Kindheit, Jugend und Schulzeit verbrachte Michael Vermehren in seiner Heimatstadt Lübeck, wo sein Großvater Julius Vermehren Senator war.[2] Sein Vater war der Rechtsanwalt Kurt Vermehren, unter anderem Syndikus der HaFraBa und der Hamburg-Amerika Linie, der nach dem Zweiten Weltkrieg als Anwalt von Anna Anderson (Anastasia) bekannt wurde; seine Mutter, die Journalistin Petra Vermehren war die Tochter des Possehl-Teilhabers Johannes Schwabroch. Michael war der älteste von vier Geschwistern; seine Schwester war die spätere bekannte Schauspielerin, Kabarettistin und Ordensfrau Isa Vermehren; sein Bruder der spätere Abwehr-Agent und Versicherungsmakler Erich Vermehren. 1953 heiratete sein Vater Elisabeth Michelsen, verwitw. von Lilie, mit der er eine weitere Tochter, Beate (* 11. Februar 1954 in Hamburg), hatte.

Ausbildung und Kriegsjahre

Michael Vermehren versuchte Volkswirtschaft an der Universität Freiburg zu studieren, wo er Peter von Zahn kennenlernte, mit dem ihn fortan eine lebenslange Freundschaft verknüpft[e][3], musste aber wegen Studienverbots an die London School of Economics nach England ausweichen, wo er zudem eine Wirtschaftsprüferlehre bei Price Waterhouse machte.[4] Nach seiner Rückkehr nach Deutschland Ende 1938 wurde er journalistisch tätig.
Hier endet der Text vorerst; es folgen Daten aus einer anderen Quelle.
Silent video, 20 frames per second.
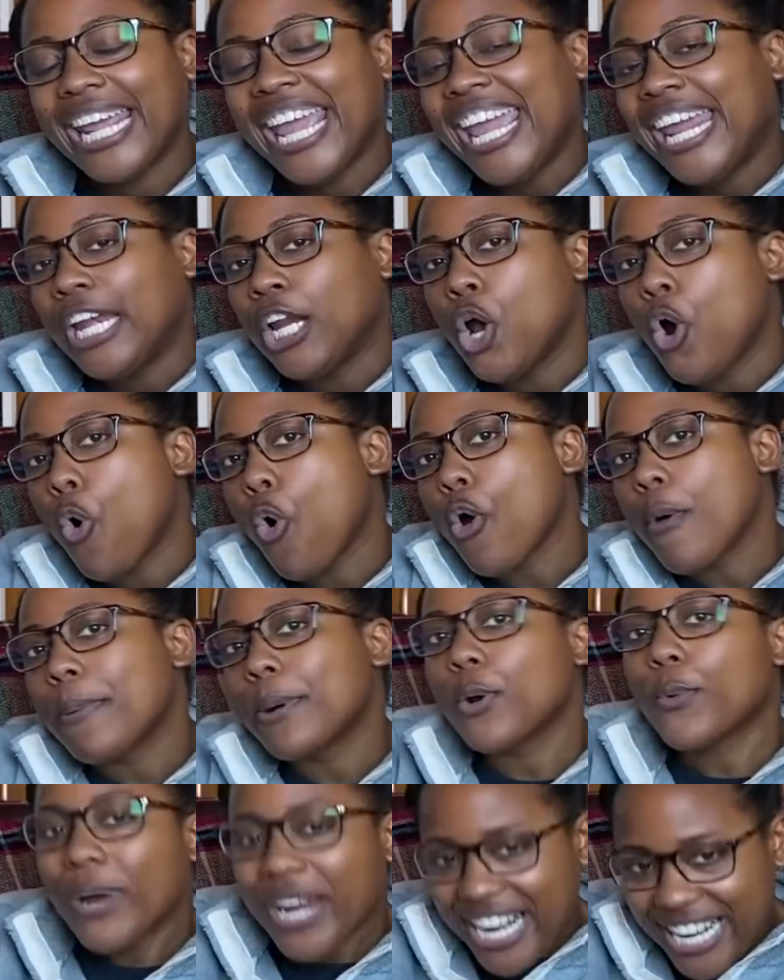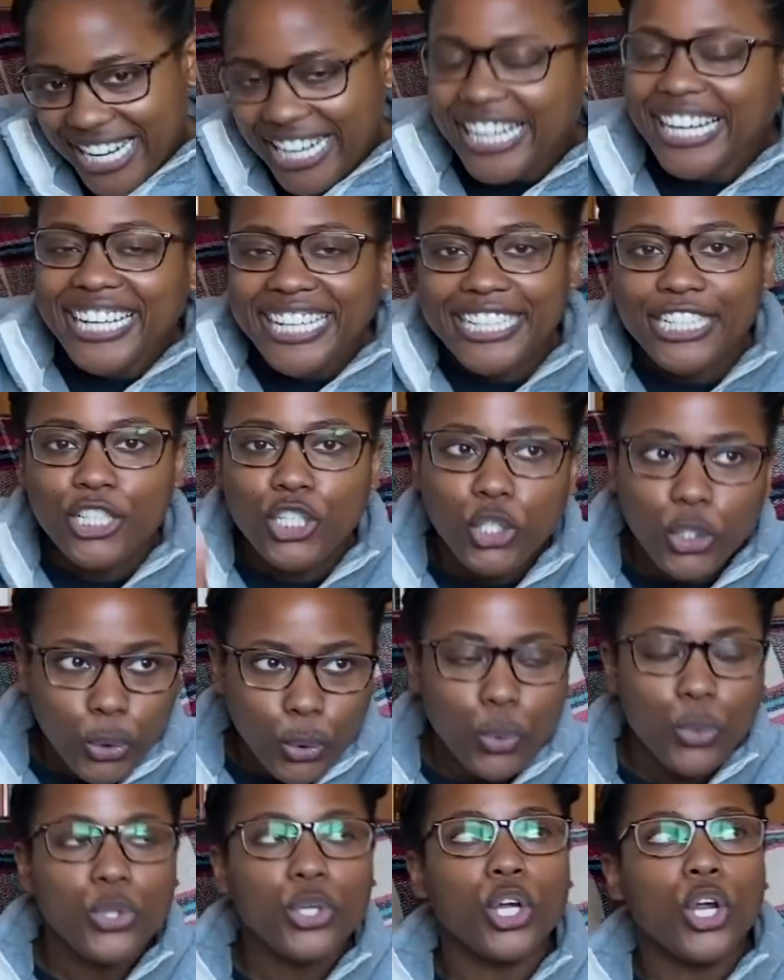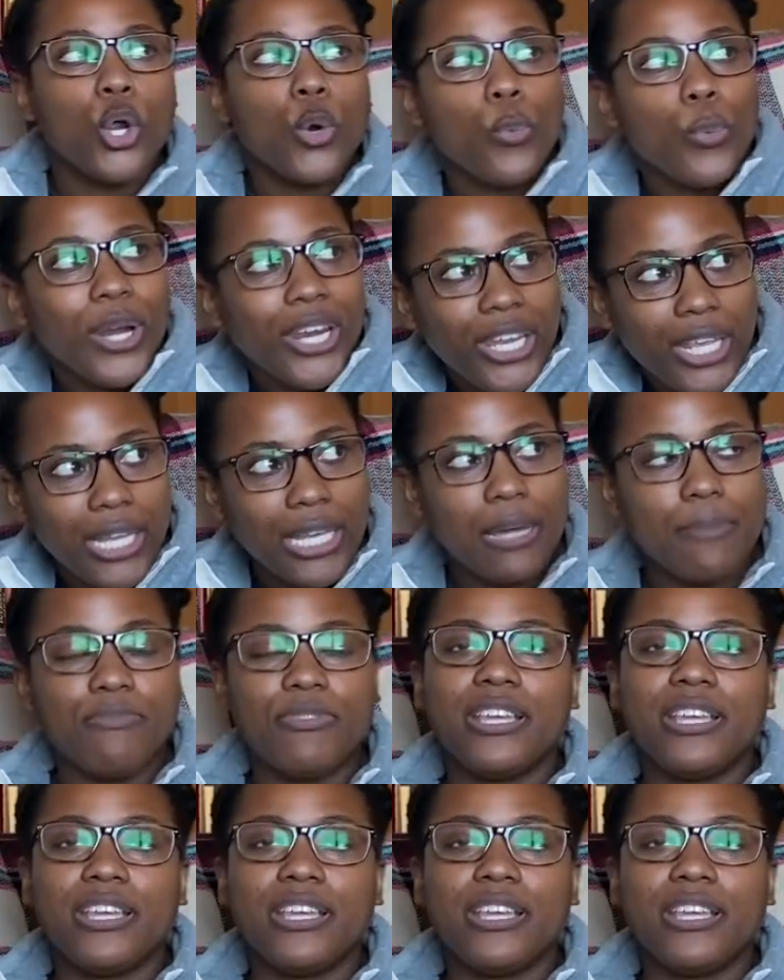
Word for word: incorporated into the curriculum,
Seine Mutter Petra war ab 1937 Korrespondentin der Deutschen Allgemeinen Zeitung in Athen[5]; später ging sie nach Lissabon für das Berliner Tageblatt und schrieb unter anderem für Das Reich. Ab 1939 war Michael Vermehren als Redakteur bei der für das Reichspropagandaministerium tätigen Transocean Nachrichtenagentur angestellt. Im Winter 1941 befreundete er sich mit P. G. Wodehouse, der zu diesem Zeitpunkt mit seiner Frau im Berliner Hotel Adlon einquartiert war[6], und hielt den naiven Autor davon ab, sich mit dem Nazi-Regime weiter einzulassen. 1942 veröffentlichte Das Reich Vermehrens ganzseitigen Artikel Lübeck - Nach 14 Tagen. Die Stadt meisterte alle Lebensfragen[7], in dem er die Situation in Lübeck nach dem britischen Bombenangriff vom Palmsonntag 1942 in beschönigender Weise beschrieb.[8] Am 28. März 1943 heiratete er in Salzburg Elisabeth Gräfin de Rességuier de Miremont (* 20. Juli 1916 auf Schloss Tannenmühle; † 12. April 1997 in Madrid).
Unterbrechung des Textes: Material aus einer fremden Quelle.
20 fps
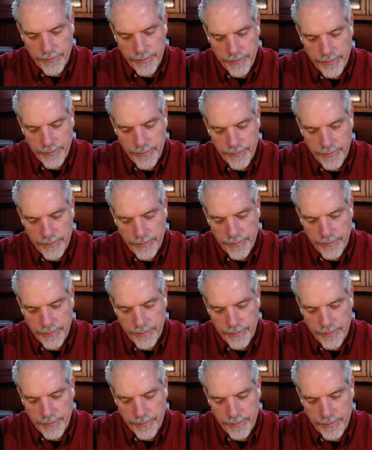
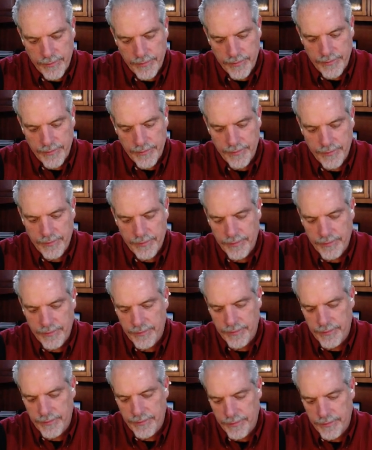
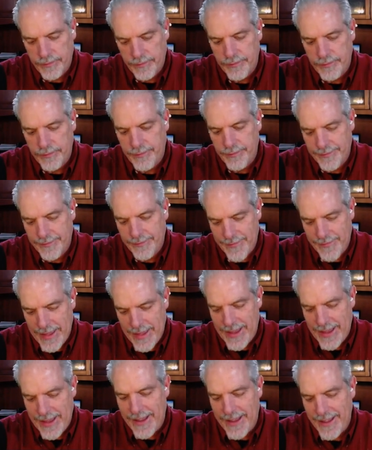
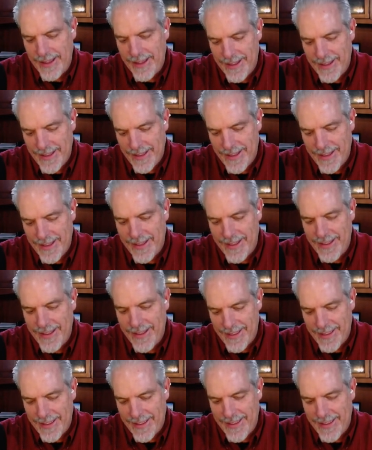
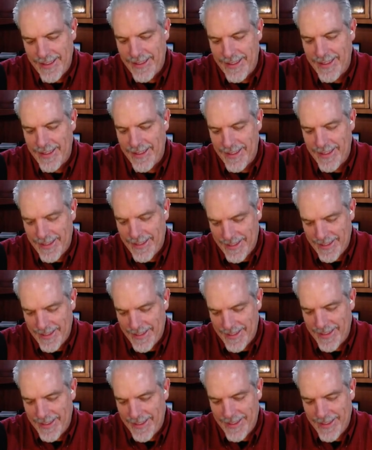
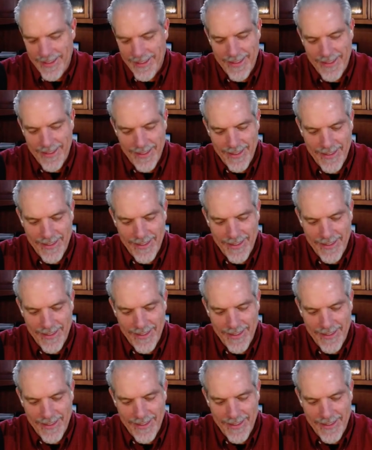(silent)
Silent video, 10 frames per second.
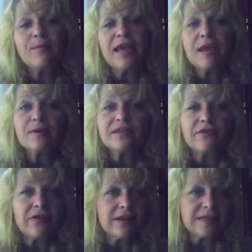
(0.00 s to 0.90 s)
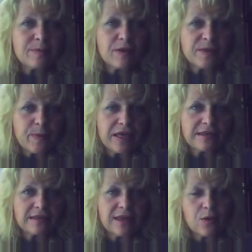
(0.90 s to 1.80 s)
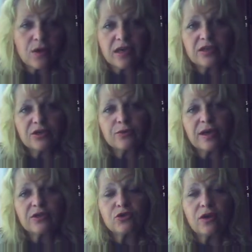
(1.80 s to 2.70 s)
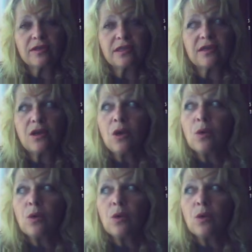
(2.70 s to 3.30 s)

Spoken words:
And being able to fit in small spaces, like going into a restaurant and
Nachdem Michael Vermehrens Bruder Erich, der als Diplomat, aber eigentlich als Agent der Abwehr, in Istanbul stationiert war, Anfang 1944 mit seiner Frau Elisabeth, geb. Gräfin Plettenberg, aus ideologischen Gründen zu den Briten übergelaufen war, wurden die Familien Vermehren und Plettenberg unter einem Vorwand nach Potsdam gelockt, wo sie zunächst in einem Hotel unter Hausarrest gestellt und dann im Zuge der „Sippenhaft“ interniert wurden. Kurt, Petra und Michael Vermehren wurden am 15. April 1944 in das KZ Sachsenhausen eingeliefert. Isa Vermehren überlebte den Aufenthalt in den Konzentrationslagern Ravensbrück, Buchenwald und Dachau. Als Mitglied des Geiseltransports von prominenten KZ-Häftlingen und Sippenhäftlingen wurde sie nach Südtirol verschleppt und dort am 4. Mai 1945 befreit.[9] Die Erlebnisse dieser Zeit beschrieb Isa Vermehren 1946 in dem Buch Reise durch den letzten Akt.[10] Kurt, Petra und Michael Vermehren wurden am 15. April 1945, einen Tag vor Auflösung des Lagers, auf Weisung des Reichssicherheitshauptamtes aus dem KZ Sachsenhausen entlassen.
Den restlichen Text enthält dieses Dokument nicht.